→ Your instructions: Pictures do not belong in the copy; transcribe everything else in the records exactly.

====== Supplied material

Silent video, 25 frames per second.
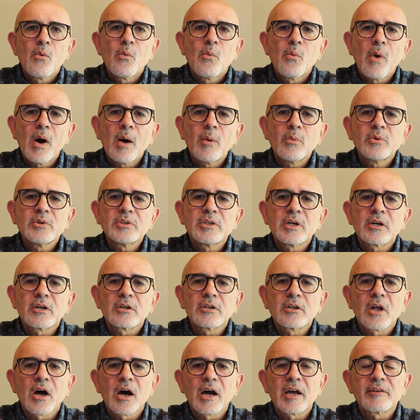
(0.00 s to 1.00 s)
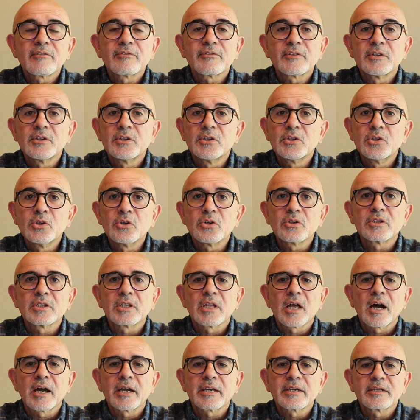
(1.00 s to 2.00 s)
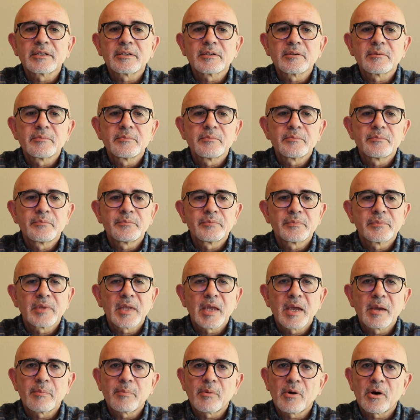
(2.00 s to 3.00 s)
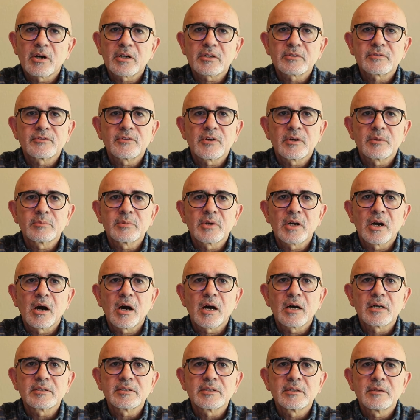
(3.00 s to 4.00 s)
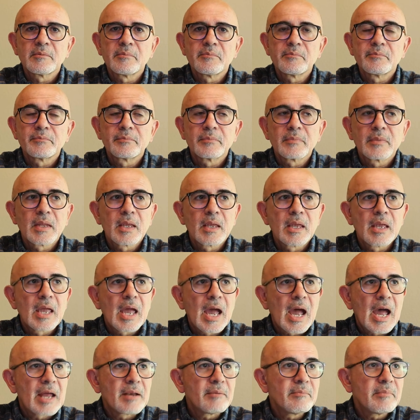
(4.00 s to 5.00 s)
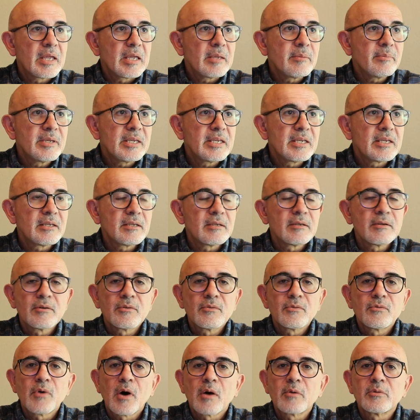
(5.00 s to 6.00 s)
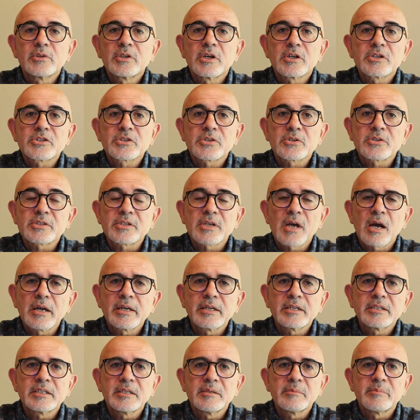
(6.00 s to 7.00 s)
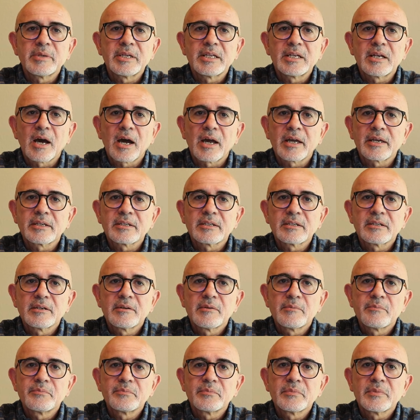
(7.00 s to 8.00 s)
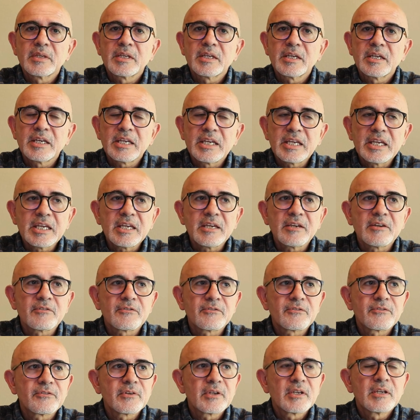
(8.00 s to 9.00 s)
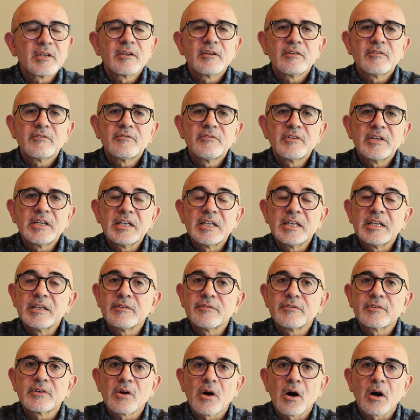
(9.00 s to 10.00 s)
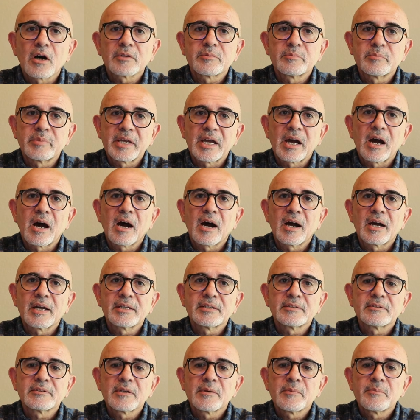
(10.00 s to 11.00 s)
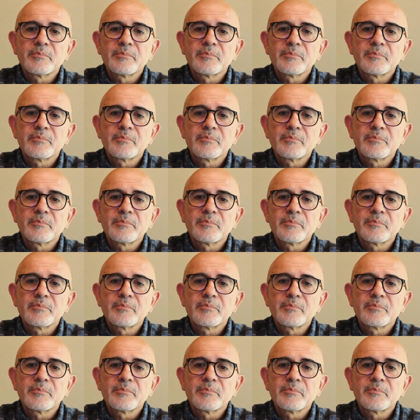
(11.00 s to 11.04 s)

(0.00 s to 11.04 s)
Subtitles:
What would our life look like apart from God? And maybe what would our society be like if we leave God behind?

============

→ Reply:
Silent video, 25 frames per second.
(0.00 s to 1.00 s)
(1.00 s to 2.00 s)
(2.00 s to 3.00 s)
(3.00 s to 4.00 s)
(4.00 s to 5.00 s)
(5.00 s to 6.00 s)
(6.00 s to 7.00 s)
(7.00 s to 8.00 s)
(8.00 s to 9.00 s)
(9.00 s to 10.00 s)
(10.00 s to 11.00 s)
(11.00 s to 11.04 s)

(0.00 s to 11.04 s)
Subtitles:
What would our life look like apart from God? And maybe what would our society be like if we leave God behind?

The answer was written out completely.